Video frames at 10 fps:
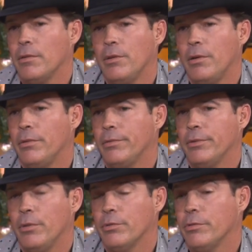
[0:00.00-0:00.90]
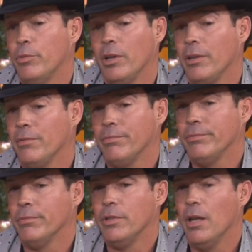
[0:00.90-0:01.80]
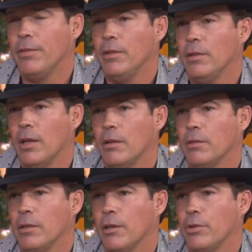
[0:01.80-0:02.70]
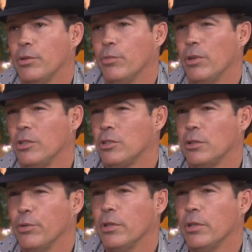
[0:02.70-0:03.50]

there there was really nothing that, that could really slow the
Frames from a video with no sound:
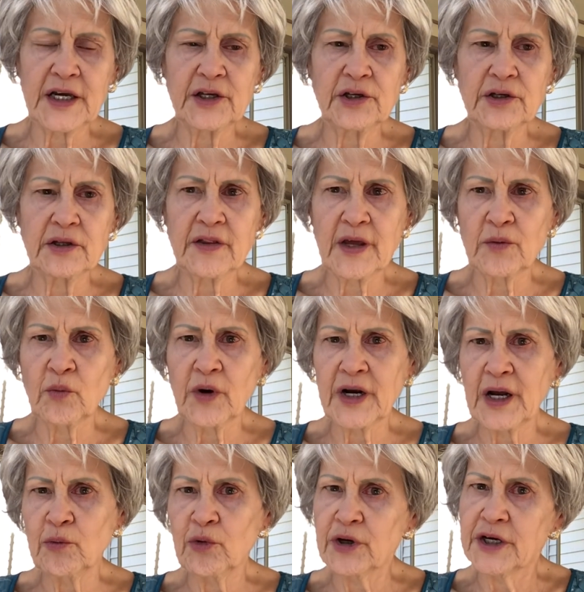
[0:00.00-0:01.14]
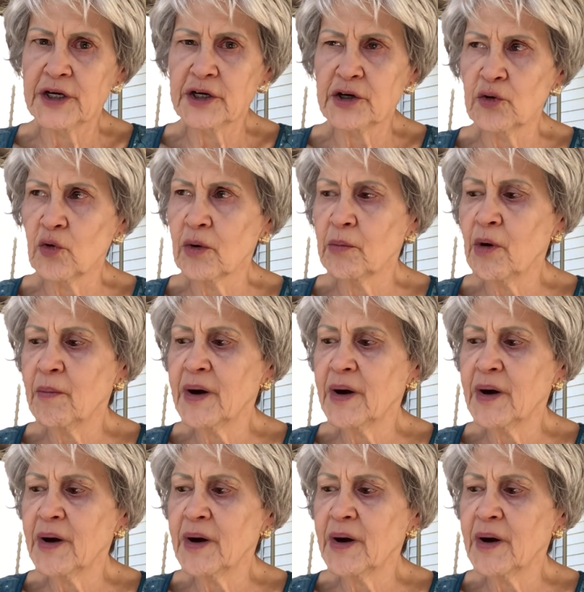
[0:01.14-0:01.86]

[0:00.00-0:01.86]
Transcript: I would in a normal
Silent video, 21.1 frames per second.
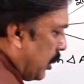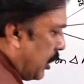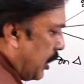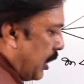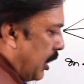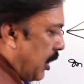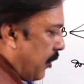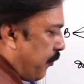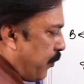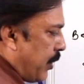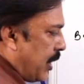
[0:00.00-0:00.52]

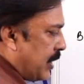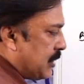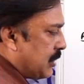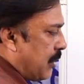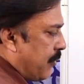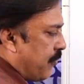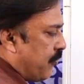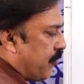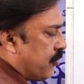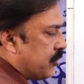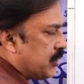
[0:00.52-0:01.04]
in place
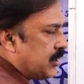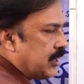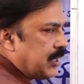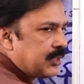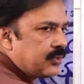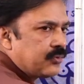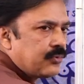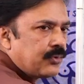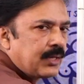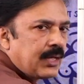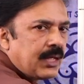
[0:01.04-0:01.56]
of root
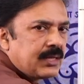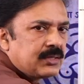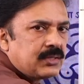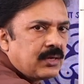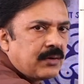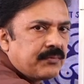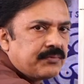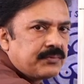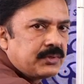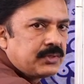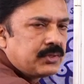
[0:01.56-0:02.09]
6 we can
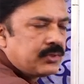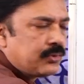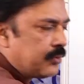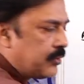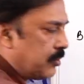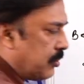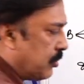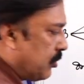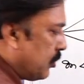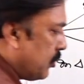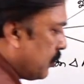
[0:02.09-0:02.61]

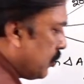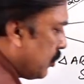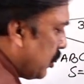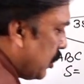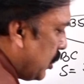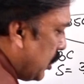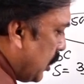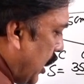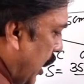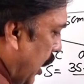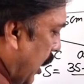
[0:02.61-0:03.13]
substitute
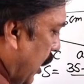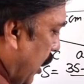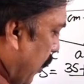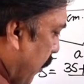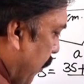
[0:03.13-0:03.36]
the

☆ ☆ ☆ ☆ ☆

» **Directions**: The data above needs to be retyped exactly, with the images left out.

» **Answer box**:
Video frames at 10 fps:
[0:00.00-0:00.90]
[0:00.90-0:01.80]
[0:01.80-0:02.70]
[0:02.70-0:03.50]

there there was really nothing that, that could really slow the
Frames from a video with no sound:
[0:00.00-0:01.14]
[0:01.14-0:01.86]

[0:00.00-0:01.86]
Transcript: I would in a normal
Silent video, 21.1 frames per second.
[0:00.00-0:00.52]

[0:00.52-0:01.04]
in place
[0:01.04-0:01.56]
of root
[0:01.56-0:02.09]
6 we can
[0:02.09-0:02.61]

[0:02.61-0:03.13]
substitute
[0:03.13-0:03.36]
the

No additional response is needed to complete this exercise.